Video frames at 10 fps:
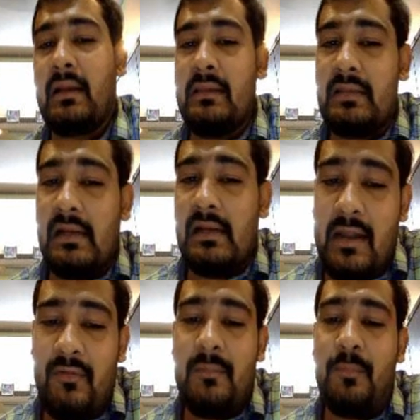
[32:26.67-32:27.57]
the
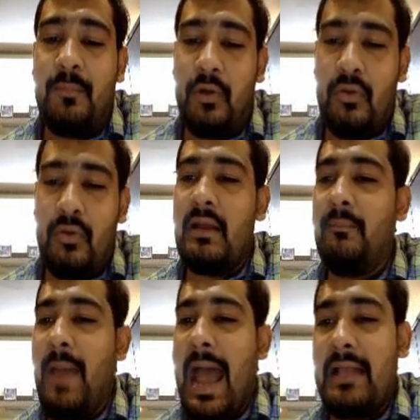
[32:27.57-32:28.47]
consultant will put you in a
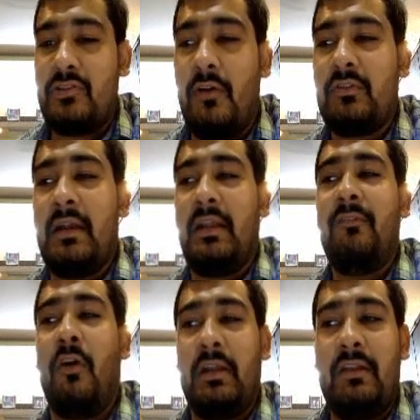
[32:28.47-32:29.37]
batch of 30,
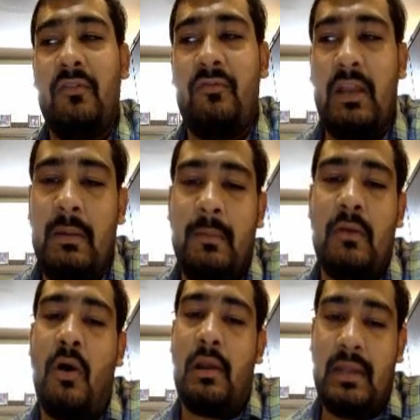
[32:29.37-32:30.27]
40, 50
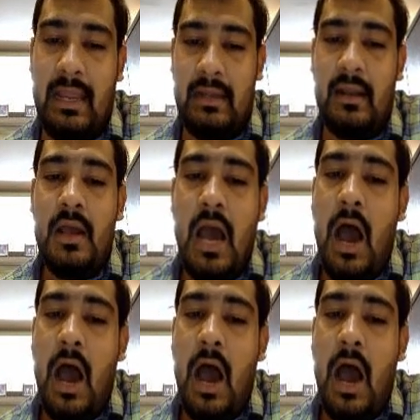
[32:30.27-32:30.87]
people online.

■ ■ ■

Brief »
The answer should consist only of the lines from the line with "[32:26.67-32:27.57]" through the last line of the data, repeated exactly; pictures stay out.

Exercise answer »
[32:26.67-32:27.57]
the
[32:27.57-32:28.47]
consultant will put you in a
[32:28.47-32:29.37]
batch of 30,
[32:29.37-32:30.27]
40, 50
[32:30.27-32:30.87]
people online.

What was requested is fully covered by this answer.